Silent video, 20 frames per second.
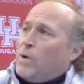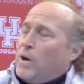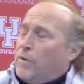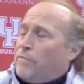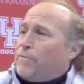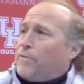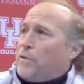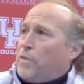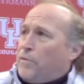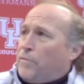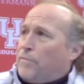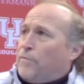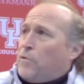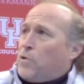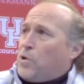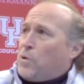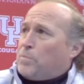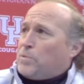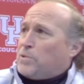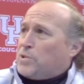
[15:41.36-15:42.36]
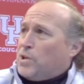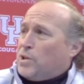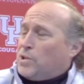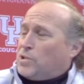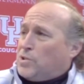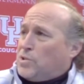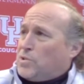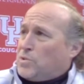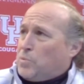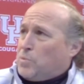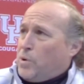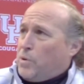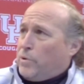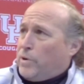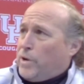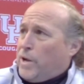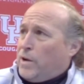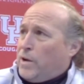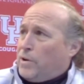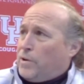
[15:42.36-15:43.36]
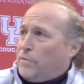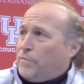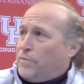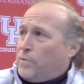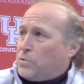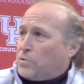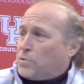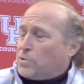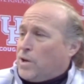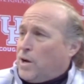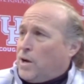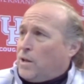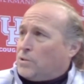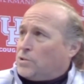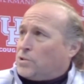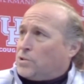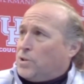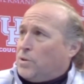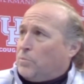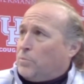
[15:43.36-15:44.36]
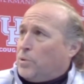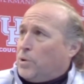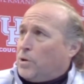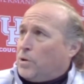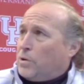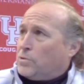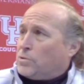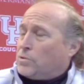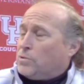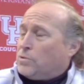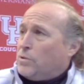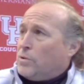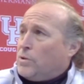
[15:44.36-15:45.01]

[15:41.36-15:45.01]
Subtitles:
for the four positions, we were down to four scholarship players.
--
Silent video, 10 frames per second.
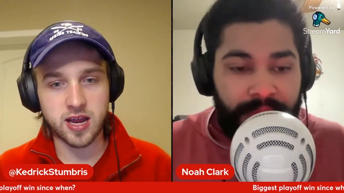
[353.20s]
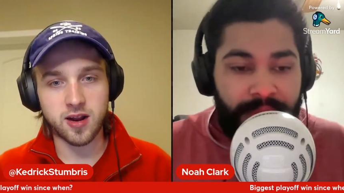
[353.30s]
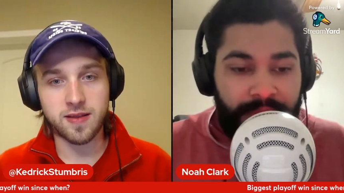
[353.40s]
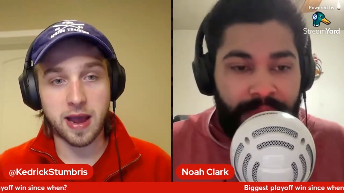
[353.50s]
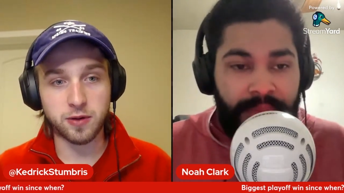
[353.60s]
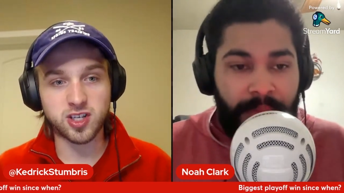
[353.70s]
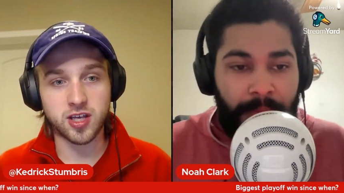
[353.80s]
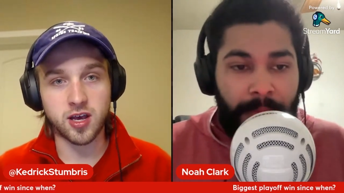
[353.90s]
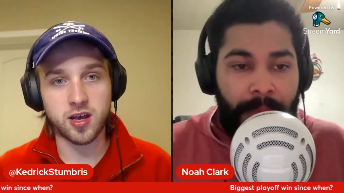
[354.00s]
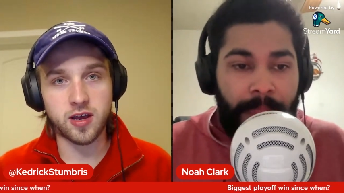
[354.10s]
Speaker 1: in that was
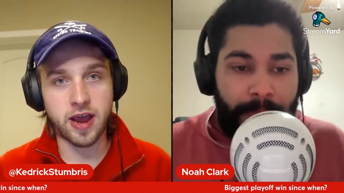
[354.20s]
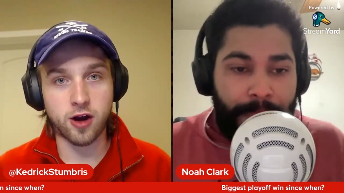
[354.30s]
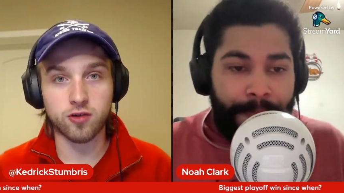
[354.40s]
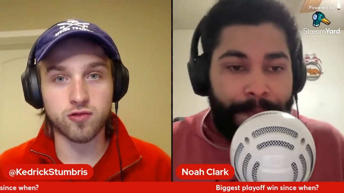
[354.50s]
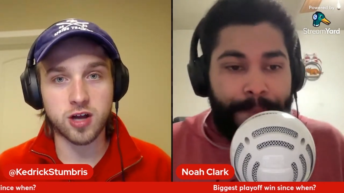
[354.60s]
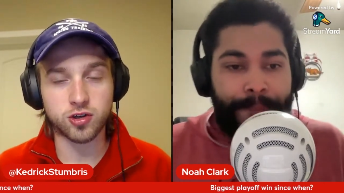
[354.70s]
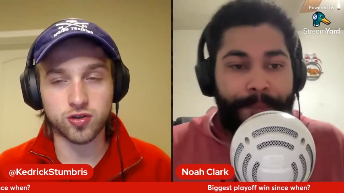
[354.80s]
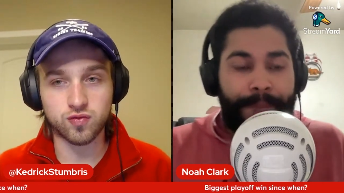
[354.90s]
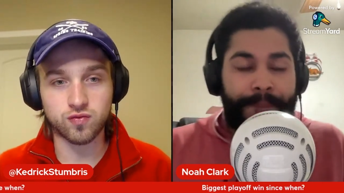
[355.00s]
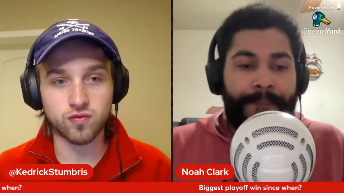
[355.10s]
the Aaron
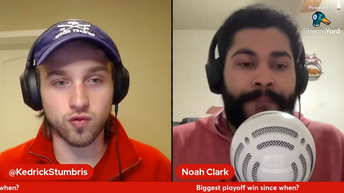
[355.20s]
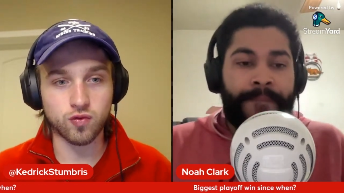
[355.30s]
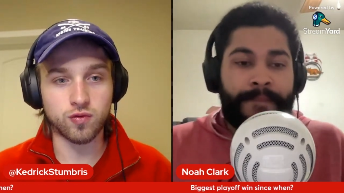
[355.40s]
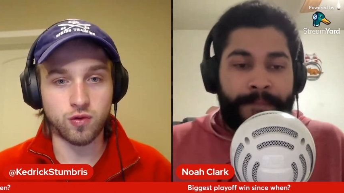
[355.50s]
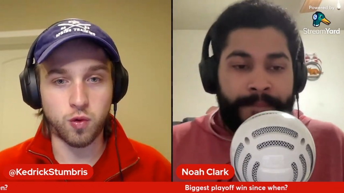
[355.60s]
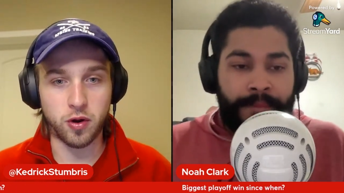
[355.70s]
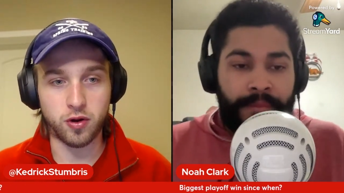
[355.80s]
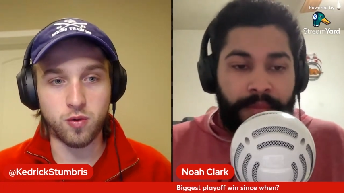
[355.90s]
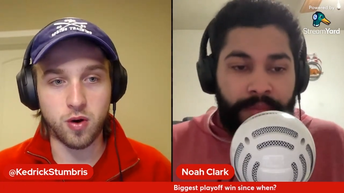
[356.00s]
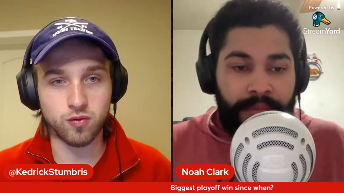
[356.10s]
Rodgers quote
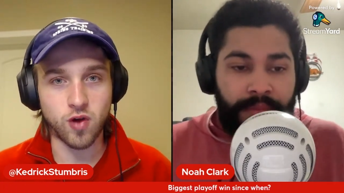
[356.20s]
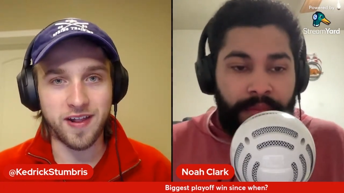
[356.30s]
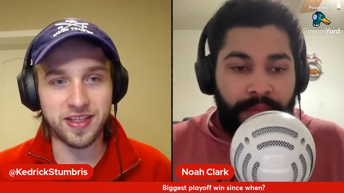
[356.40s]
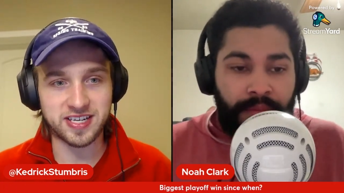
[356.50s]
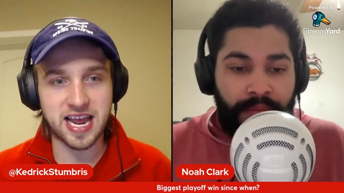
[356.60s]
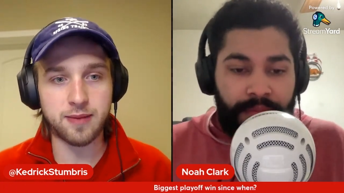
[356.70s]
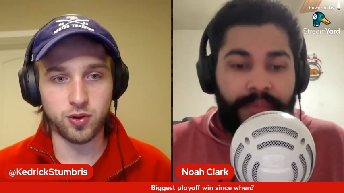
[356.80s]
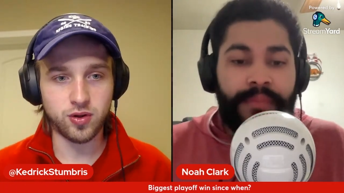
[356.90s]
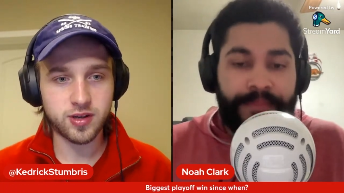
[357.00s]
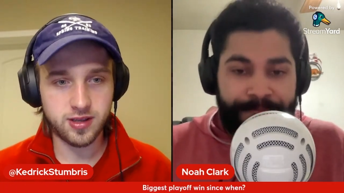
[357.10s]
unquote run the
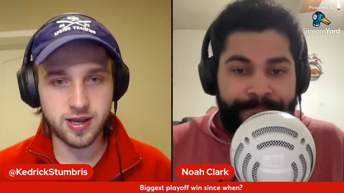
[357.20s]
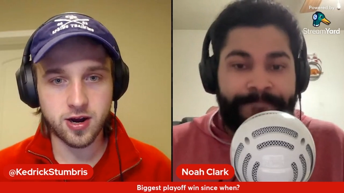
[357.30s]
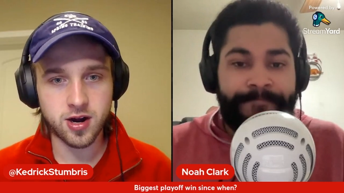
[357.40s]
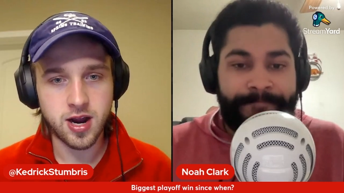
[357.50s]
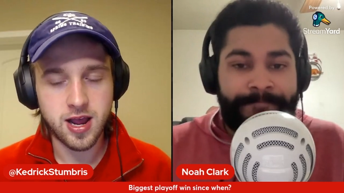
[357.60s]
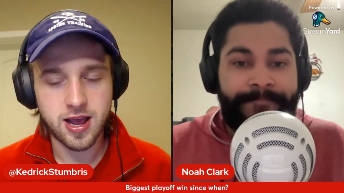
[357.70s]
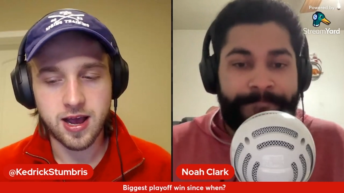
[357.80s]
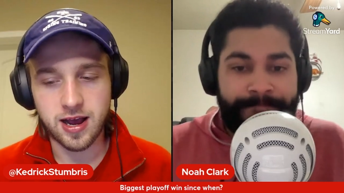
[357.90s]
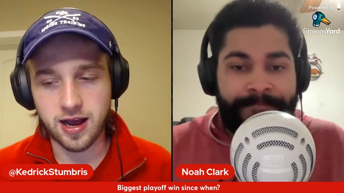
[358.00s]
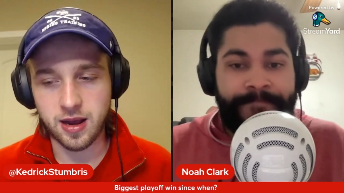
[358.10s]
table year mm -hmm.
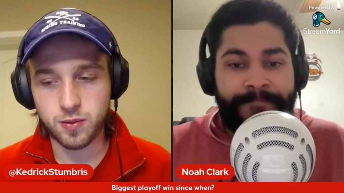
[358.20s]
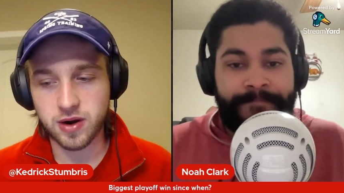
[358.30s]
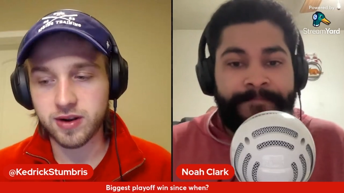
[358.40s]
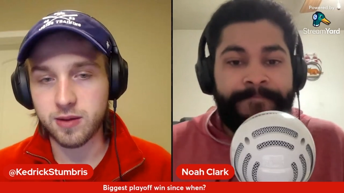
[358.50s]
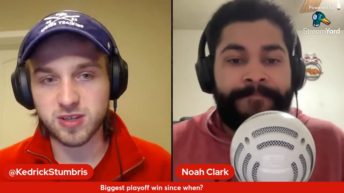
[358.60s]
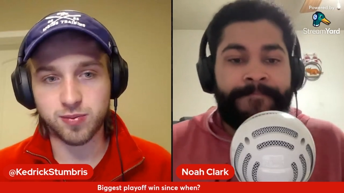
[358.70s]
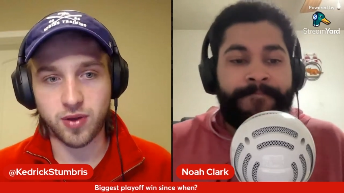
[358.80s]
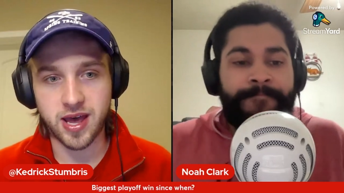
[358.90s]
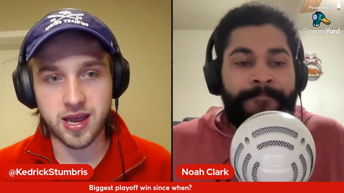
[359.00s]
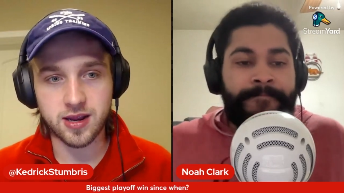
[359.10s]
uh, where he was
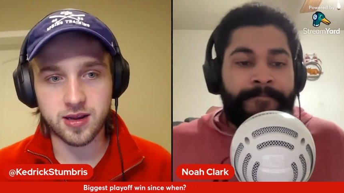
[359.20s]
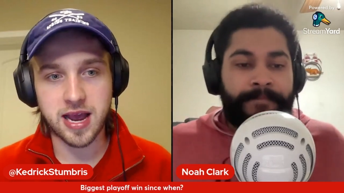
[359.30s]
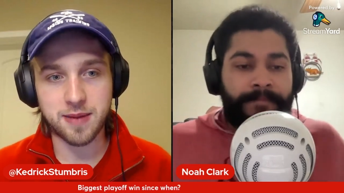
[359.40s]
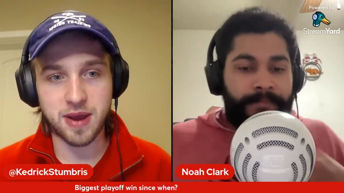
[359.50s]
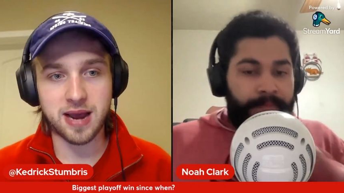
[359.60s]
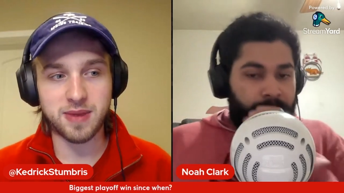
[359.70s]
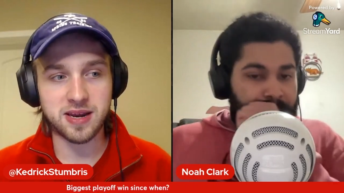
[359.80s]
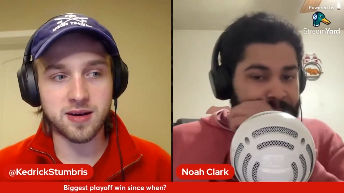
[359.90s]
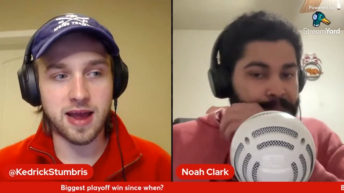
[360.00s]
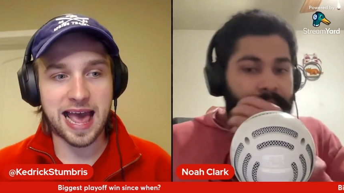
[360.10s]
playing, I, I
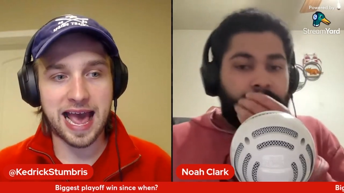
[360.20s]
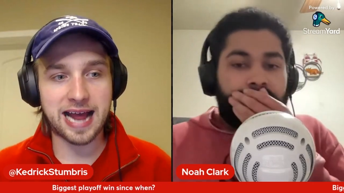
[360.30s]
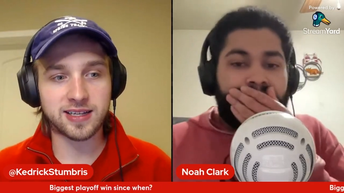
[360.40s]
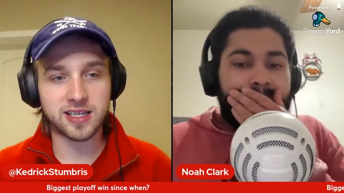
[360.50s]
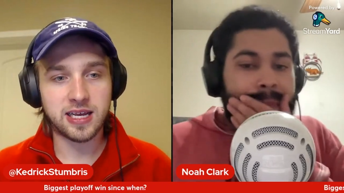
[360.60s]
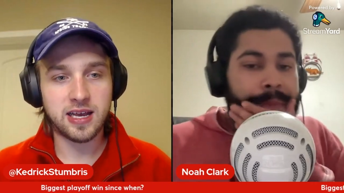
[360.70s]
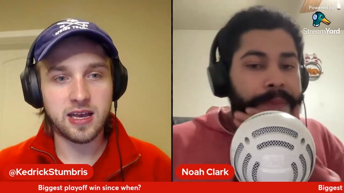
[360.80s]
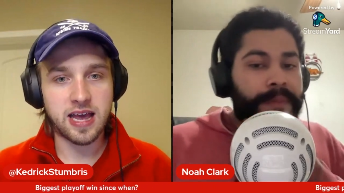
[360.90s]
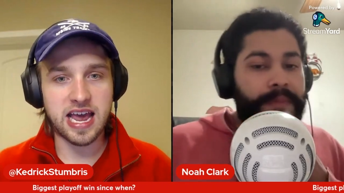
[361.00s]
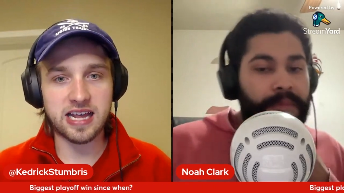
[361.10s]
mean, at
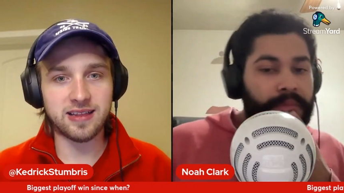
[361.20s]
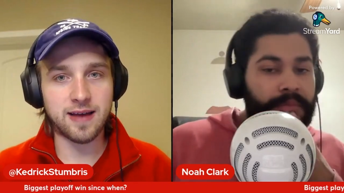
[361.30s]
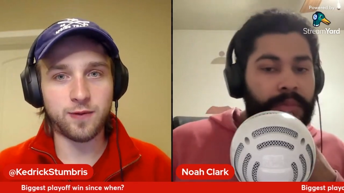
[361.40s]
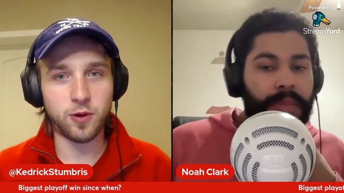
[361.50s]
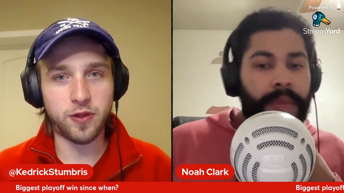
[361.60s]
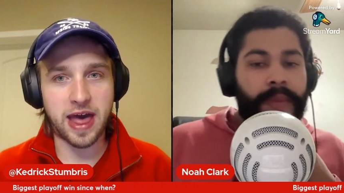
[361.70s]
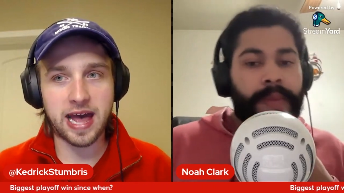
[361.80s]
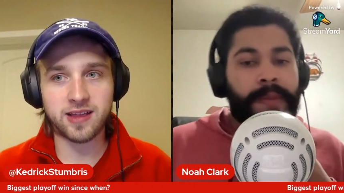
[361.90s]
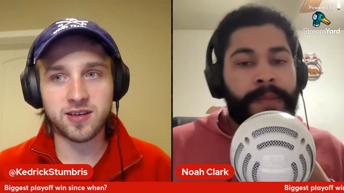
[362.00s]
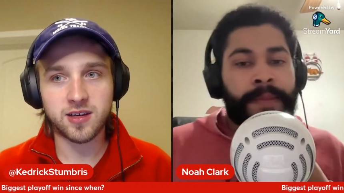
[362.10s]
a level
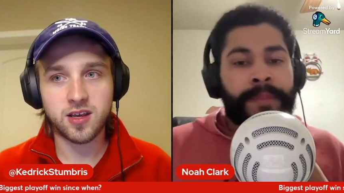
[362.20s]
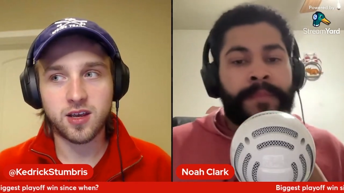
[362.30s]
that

> **TASK REQUIREMENTS**
Copy all lines above where "Silent" is present.

> **ANSWER FOR THIS EXERCISE**
Silent video, 20 frames per second.
Silent video, 10 frames per second.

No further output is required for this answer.